Even the most abstruse theory, like the ones that talk about superstrings and what not, are constructed to lend mathematical coherence to a greater model that CAN be verified in the real world. If a theory makes absolutely no predictions that can either directly, or through ramifications thereof, be falsified, then it is not a scientific theory and has no merit.

1st proposition : F = dp/dt

2nd proposition : 1 is a natural number.

The 1st proposition defines Force. It depends on the concept of momentum for its definition. However, forces can be measured by physical instruments, as can momentum, so they are both "real world entities". It is remotely possible that 50 years from now, an extremely subtle physical effect becomes apparent that changes this relationship. This would negate the proposition.

This is not so far fetched. If one were to look back to the 19th Century and question the validity of "F = ma = m(dv/dt)", one would be made a laughing stock. Of course, now we know that isn't correct, since mass alters with motion. Even though F = dp/dt is still correct at the moment, can you really rule out another paradigm shift in thought in the future ?

The 2nd proposition is Peano's first axiom. It relates two concepts : "1" and "natural number". Neither of these has any real meaning in the "real world". Although we can define the cardinality of a real world set using the naturals, the mathematical definition does not depend on the nature of the physical world for its veracity. The whole Universe can dissolve away tomorrow, leaving only one self aware particle and the particle can still cognize the successor of one, two, even though it cannot find anything to count using this new number.

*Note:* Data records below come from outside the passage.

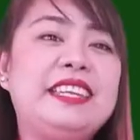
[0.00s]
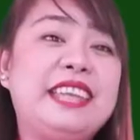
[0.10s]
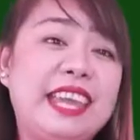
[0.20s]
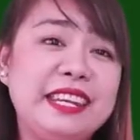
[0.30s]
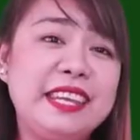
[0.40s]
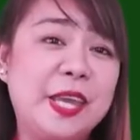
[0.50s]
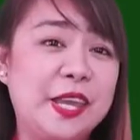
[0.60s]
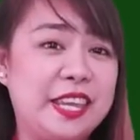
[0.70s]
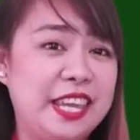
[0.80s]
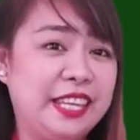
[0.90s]
Ngeni
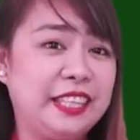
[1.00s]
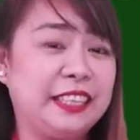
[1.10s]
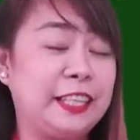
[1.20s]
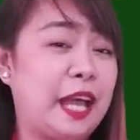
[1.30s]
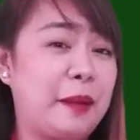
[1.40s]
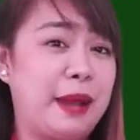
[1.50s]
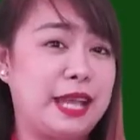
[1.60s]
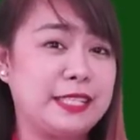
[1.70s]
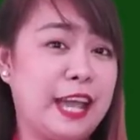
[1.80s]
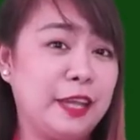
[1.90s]
king ikit at aba
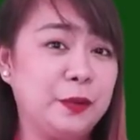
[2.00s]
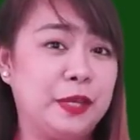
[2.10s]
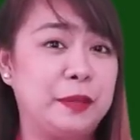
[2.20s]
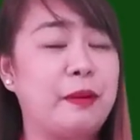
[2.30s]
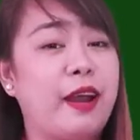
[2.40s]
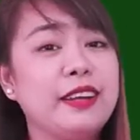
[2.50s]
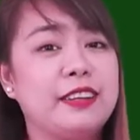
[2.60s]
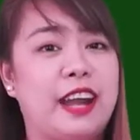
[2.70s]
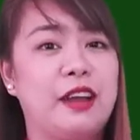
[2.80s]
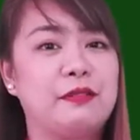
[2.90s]
sayo king bar
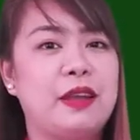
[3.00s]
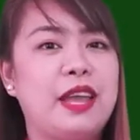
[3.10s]
graph,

Let's not assume airs here. Physics is much more bread and butter than mathematics, and is far more pragmatic. This need not be pragmatic in the sense of inventing new machines to do stuff, but can also be the pragmatism of needing to tie up observations of the physical world into a coherent theory. Mathematics can exist solely for the pleasure of an arbitrary game of the imagination.

You've just proved my point ! Your physical "axioms" are simply tentative truisms that can be falsified ! Mathematical axioms can NEVER be falsified. They can be undecidable in a theoretical framework (like the Axiom of Choice in ZF set theory) but cannot be proven "wrong", simply because they are by definition "right". Always and forever.